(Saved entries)

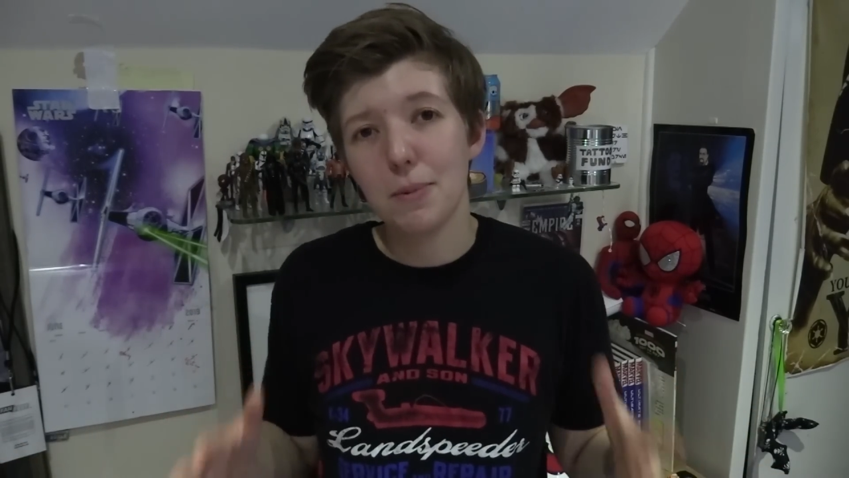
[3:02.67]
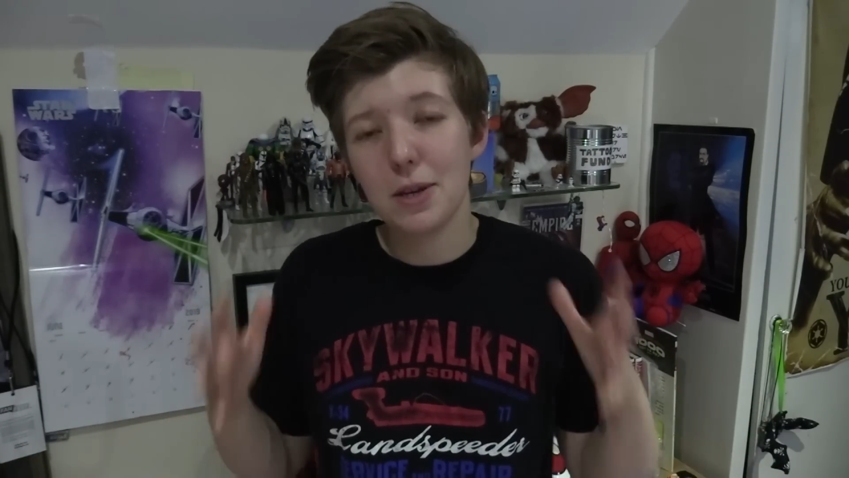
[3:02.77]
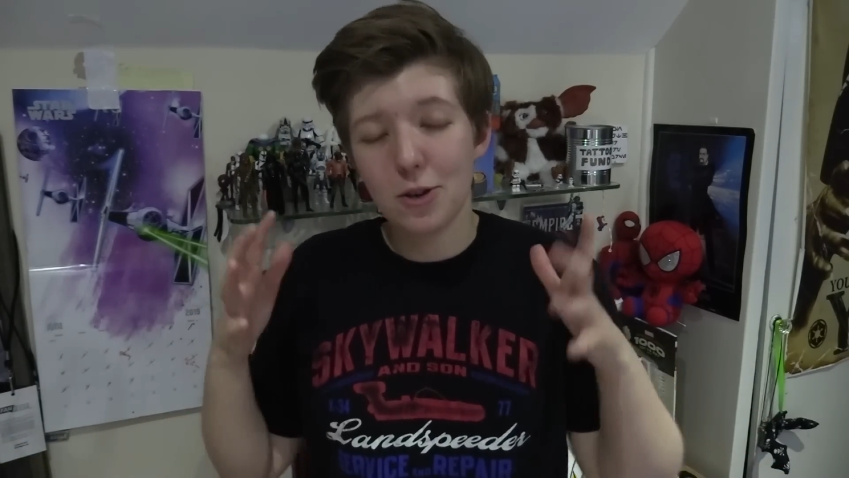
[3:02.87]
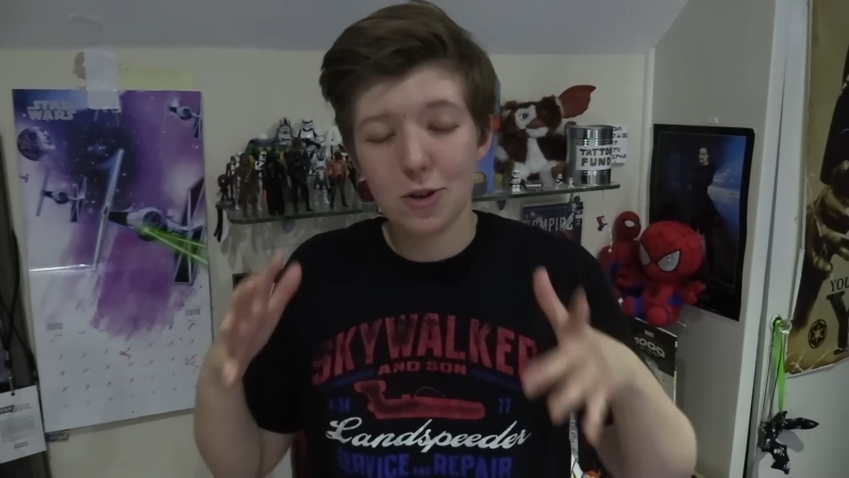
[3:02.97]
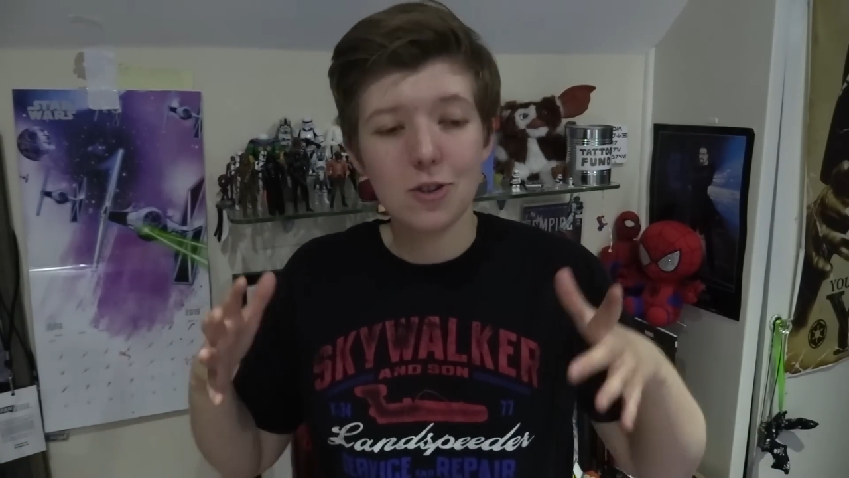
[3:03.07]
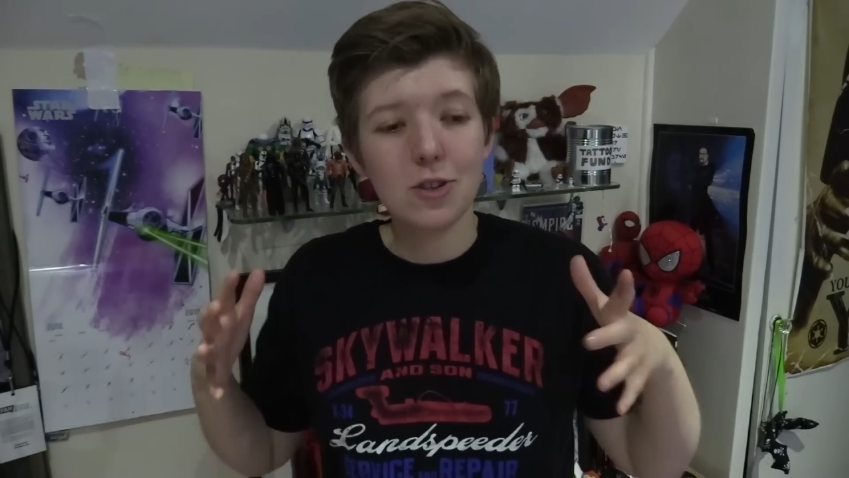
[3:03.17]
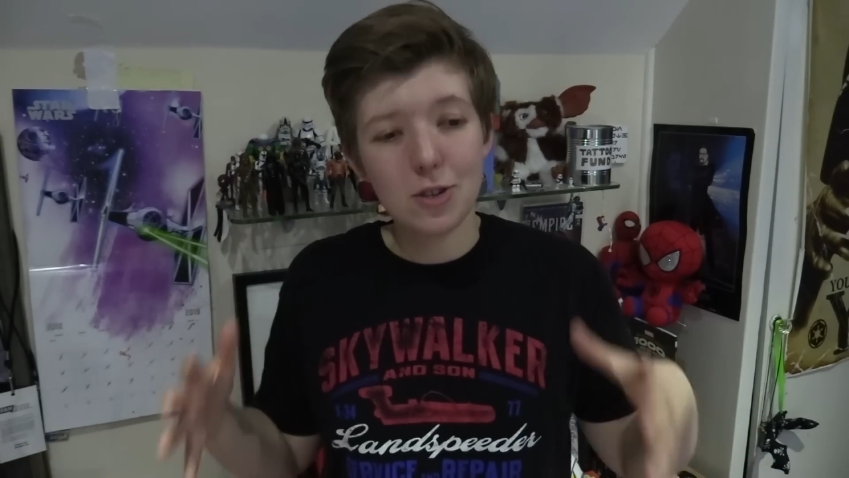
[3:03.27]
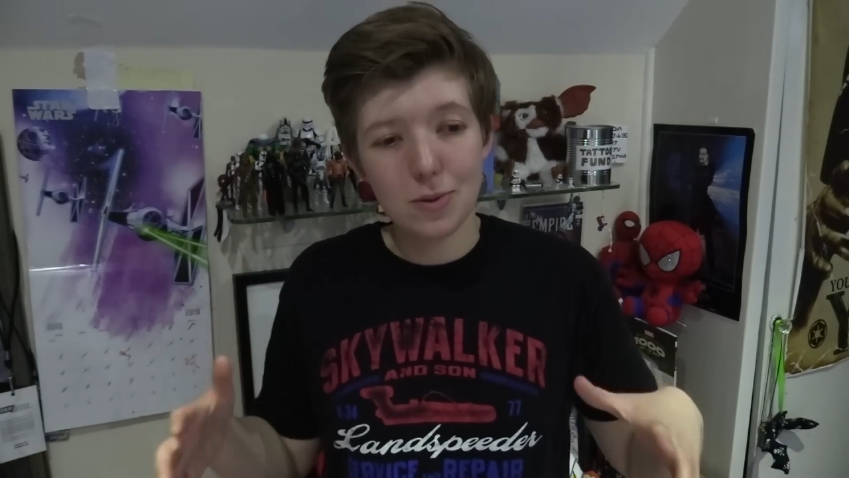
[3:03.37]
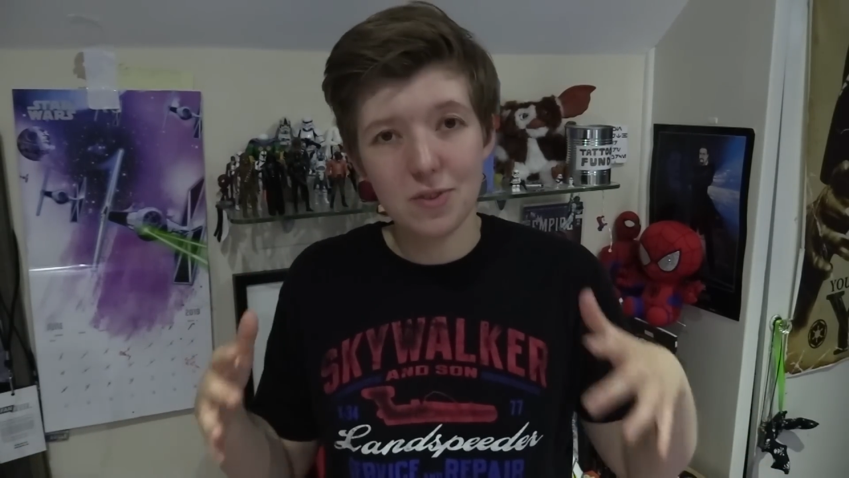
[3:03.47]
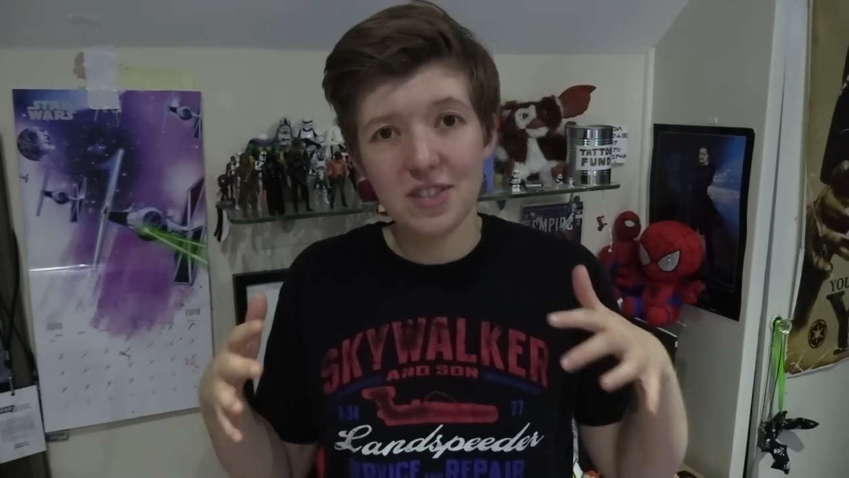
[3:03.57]
we couldn't
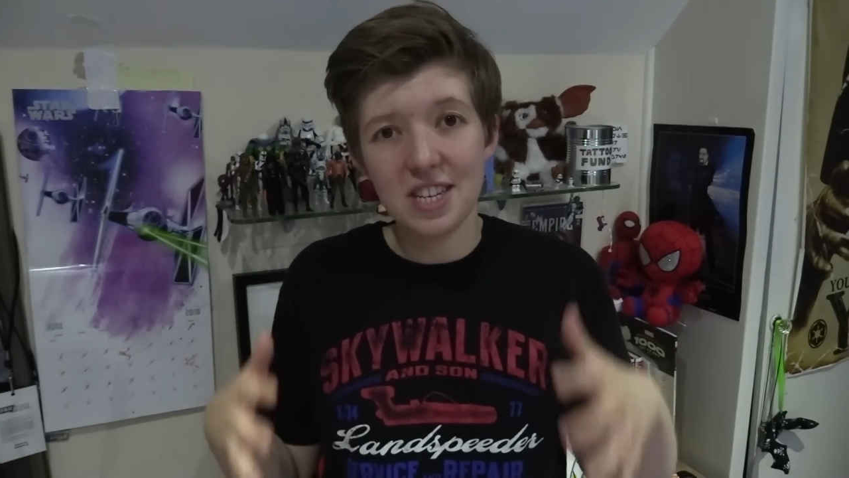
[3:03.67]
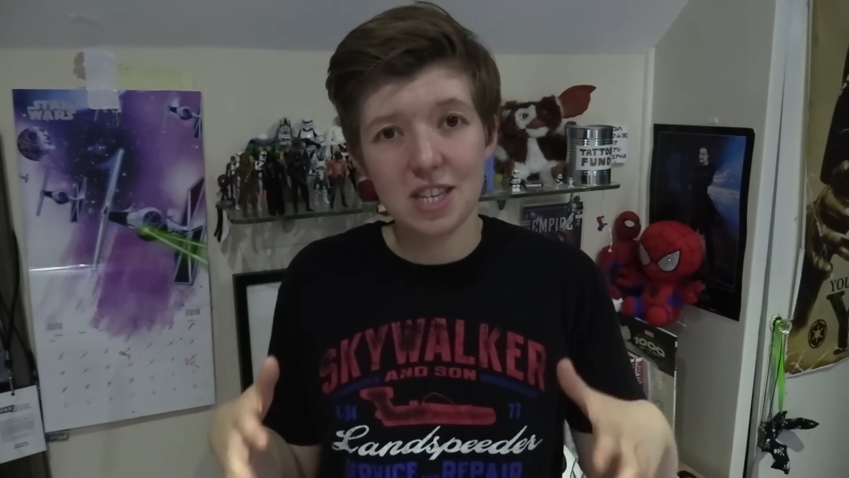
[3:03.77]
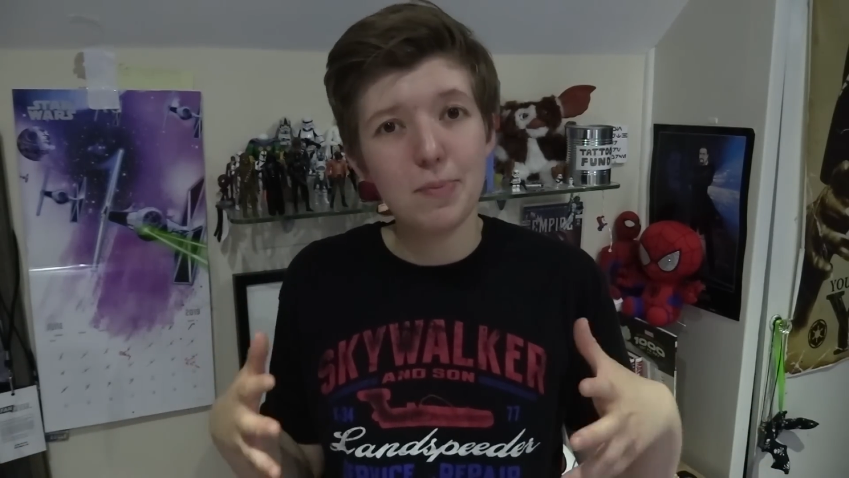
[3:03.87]
use this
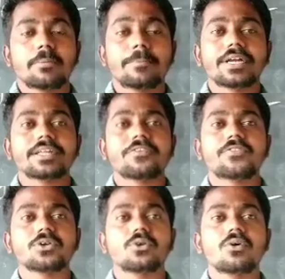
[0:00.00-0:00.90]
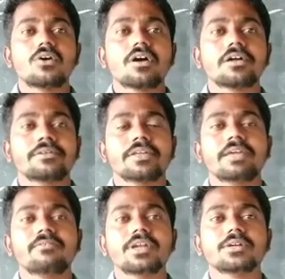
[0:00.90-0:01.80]
but if we go on
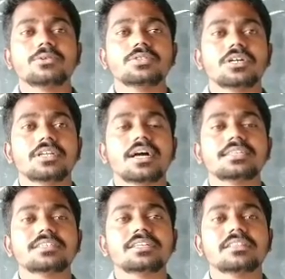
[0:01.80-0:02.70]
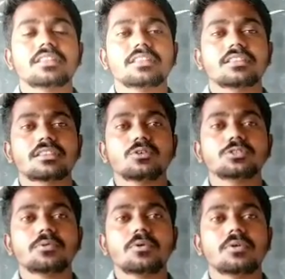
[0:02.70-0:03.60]
equator to the north and
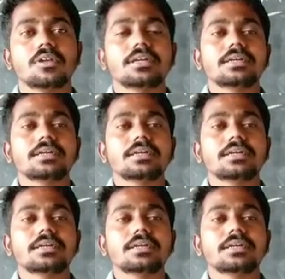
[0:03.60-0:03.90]
south pole,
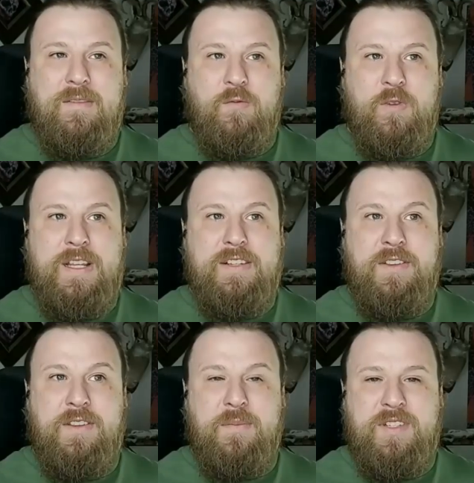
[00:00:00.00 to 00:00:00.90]
rent
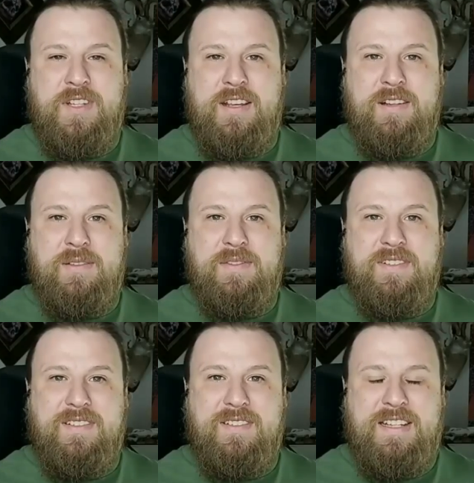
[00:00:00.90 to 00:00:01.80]
to
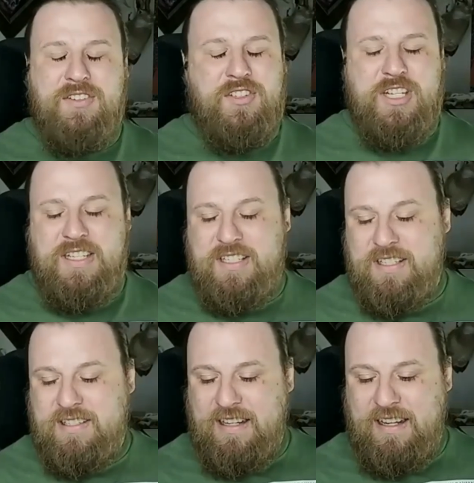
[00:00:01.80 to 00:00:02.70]
themselves is
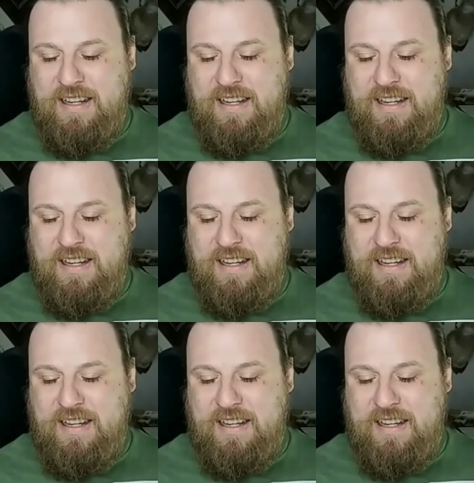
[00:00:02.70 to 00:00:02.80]
genius.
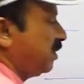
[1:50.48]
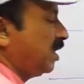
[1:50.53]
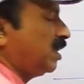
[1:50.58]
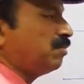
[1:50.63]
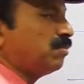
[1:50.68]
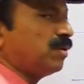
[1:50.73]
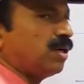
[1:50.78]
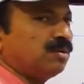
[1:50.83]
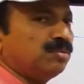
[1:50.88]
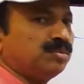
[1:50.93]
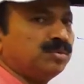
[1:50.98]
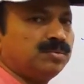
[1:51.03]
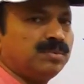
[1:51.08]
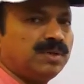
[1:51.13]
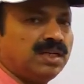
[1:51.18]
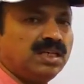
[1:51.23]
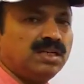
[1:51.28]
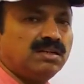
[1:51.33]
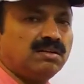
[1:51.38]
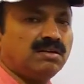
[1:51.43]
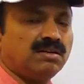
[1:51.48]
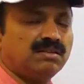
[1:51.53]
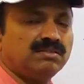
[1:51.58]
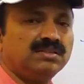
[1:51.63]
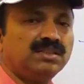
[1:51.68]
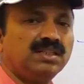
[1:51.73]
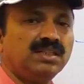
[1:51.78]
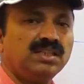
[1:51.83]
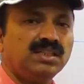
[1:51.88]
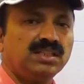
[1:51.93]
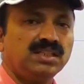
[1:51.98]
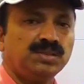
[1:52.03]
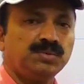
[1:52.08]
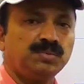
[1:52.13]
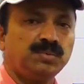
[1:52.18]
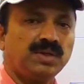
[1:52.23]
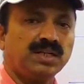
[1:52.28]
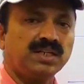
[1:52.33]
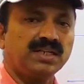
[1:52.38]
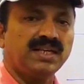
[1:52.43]
Mir Mahbub Ali Khan. He
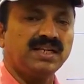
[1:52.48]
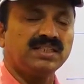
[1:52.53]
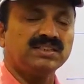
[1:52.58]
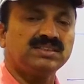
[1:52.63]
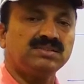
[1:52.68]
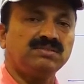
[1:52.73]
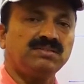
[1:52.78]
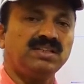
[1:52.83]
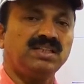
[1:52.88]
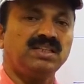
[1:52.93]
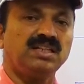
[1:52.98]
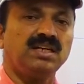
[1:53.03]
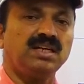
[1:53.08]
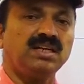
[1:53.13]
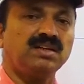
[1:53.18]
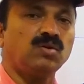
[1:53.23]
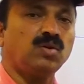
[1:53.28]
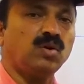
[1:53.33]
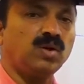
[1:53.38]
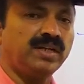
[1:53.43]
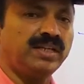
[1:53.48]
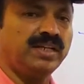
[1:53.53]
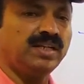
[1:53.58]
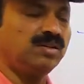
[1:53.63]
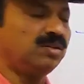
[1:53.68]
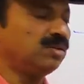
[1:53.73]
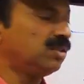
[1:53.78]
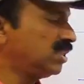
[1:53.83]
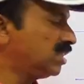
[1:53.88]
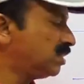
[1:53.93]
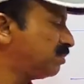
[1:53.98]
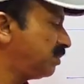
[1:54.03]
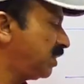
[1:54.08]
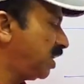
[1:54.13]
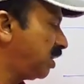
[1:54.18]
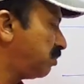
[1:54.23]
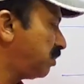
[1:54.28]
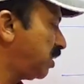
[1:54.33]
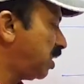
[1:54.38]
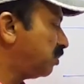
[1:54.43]
worked as even a guardian to this
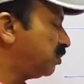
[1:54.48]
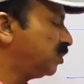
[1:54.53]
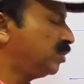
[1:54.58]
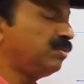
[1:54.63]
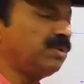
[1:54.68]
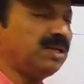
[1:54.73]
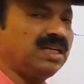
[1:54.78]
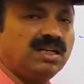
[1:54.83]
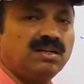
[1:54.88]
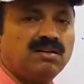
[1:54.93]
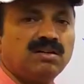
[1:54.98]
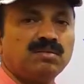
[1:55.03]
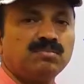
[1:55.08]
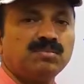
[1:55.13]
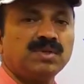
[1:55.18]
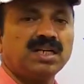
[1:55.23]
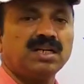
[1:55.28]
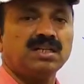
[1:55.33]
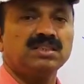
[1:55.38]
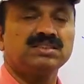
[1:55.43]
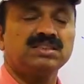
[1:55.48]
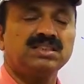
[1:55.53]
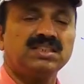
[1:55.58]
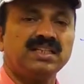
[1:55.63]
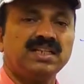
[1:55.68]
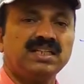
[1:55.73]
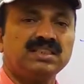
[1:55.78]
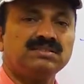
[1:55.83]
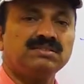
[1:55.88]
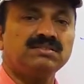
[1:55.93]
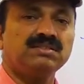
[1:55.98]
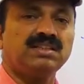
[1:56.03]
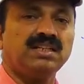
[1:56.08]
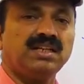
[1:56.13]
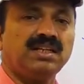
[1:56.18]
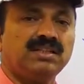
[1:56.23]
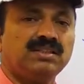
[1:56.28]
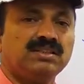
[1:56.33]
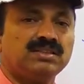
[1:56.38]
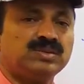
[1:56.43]
Mir Mahbub Ali Khan, because at the age of
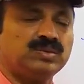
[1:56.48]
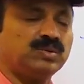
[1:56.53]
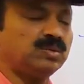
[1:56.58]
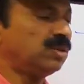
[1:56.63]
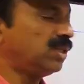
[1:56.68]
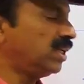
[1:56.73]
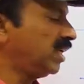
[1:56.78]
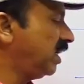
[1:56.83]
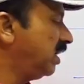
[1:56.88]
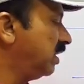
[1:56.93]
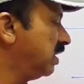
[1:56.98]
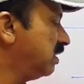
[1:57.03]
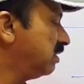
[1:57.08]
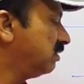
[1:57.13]
3 years only,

What needs to be done >>
With the pictures omitted, the records above are to be repeated exactly.

Answer box >>
[3:02.67]
[3:02.77]
[3:02.87]
[3:02.97]
[3:03.07]
[3:03.17]
[3:03.27]
[3:03.37]
[3:03.47]
[3:03.57]
we couldn't
[3:03.67]
[3:03.77]
[3:03.87]
use this
[0:00.00-0:00.90]
[0:00.90-0:01.80]
but if we go on
[0:01.80-0:02.70]
[0:02.70-0:03.60]
equator to the north and
[0:03.60-0:03.90]
south pole,
[00:00:00.00 to 00:00:00.90]
rent
[00:00:00.90 to 00:00:01.80]
to
[00:00:01.80 to 00:00:02.70]
themselves is
[00:00:02.70 to 00:00:02.80]
genius.
[1:50.48]
[1:50.53]
[1:50.58]
[1:50.63]
[1:50.68]
[1:50.73]
[1:50.78]
[1:50.83]
[1:50.88]
[1:50.93]
[1:50.98]
[1:51.03]
[1:51.08]
[1:51.13]
[1:51.18]
[1:51.23]
[1:51.28]
[1:51.33]
[1:51.38]
[1:51.43]
[1:51.48]
[1:51.53]
[1:51.58]
[1:51.63]
[1:51.68]
[1:51.73]
[1:51.78]
[1:51.83]
[1:51.88]
[1:51.93]
[1:51.98]
[1:52.03]
[1:52.08]
[1:52.13]
[1:52.18]
[1:52.23]
[1:52.28]
[1:52.33]
[1:52.38]
[1:52.43]
Mir Mahbub Ali Khan. He
[1:52.48]
[1:52.53]
[1:52.58]
[1:52.63]
[1:52.68]
[1:52.73]
[1:52.78]
[1:52.83]
[1:52.88]
[1:52.93]
[1:52.98]
[1:53.03]
[1:53.08]
[1:53.13]
[1:53.18]
[1:53.23]
[1:53.28]
[1:53.33]
[1:53.38]
[1:53.43]
[1:53.48]
[1:53.53]
[1:53.58]
[1:53.63]
[1:53.68]
[1:53.73]
[1:53.78]
[1:53.83]
[1:53.88]
[1:53.93]
[1:53.98]
[1:54.03]
[1:54.08]
[1:54.13]
[1:54.18]
[1:54.23]
[1:54.28]
[1:54.33]
[1:54.38]
[1:54.43]
worked as even a guardian to this
[1:54.48]
[1:54.53]
[1:54.58]
[1:54.63]
[1:54.68]
[1:54.73]
[1:54.78]
[1:54.83]
[1:54.88]
[1:54.93]
[1:54.98]
[1:55.03]
[1:55.08]
[1:55.13]
[1:55.18]
[1:55.23]
[1:55.28]
[1:55.33]
[1:55.38]
[1:55.43]
[1:55.48]
[1:55.53]
[1:55.58]
[1:55.63]
[1:55.68]
[1:55.73]
[1:55.78]
[1:55.83]
[1:55.88]
[1:55.93]
[1:55.98]
[1:56.03]
[1:56.08]
[1:56.13]
[1:56.18]
[1:56.23]
[1:56.28]
[1:56.33]
[1:56.38]
[1:56.43]
Mir Mahbub Ali Khan, because at the age of
[1:56.48]
[1:56.53]
[1:56.58]
[1:56.63]
[1:56.68]
[1:56.73]
[1:56.78]
[1:56.83]
[1:56.88]
[1:56.93]
[1:56.98]
[1:57.03]
[1:57.08]
[1:57.13]
3 years only,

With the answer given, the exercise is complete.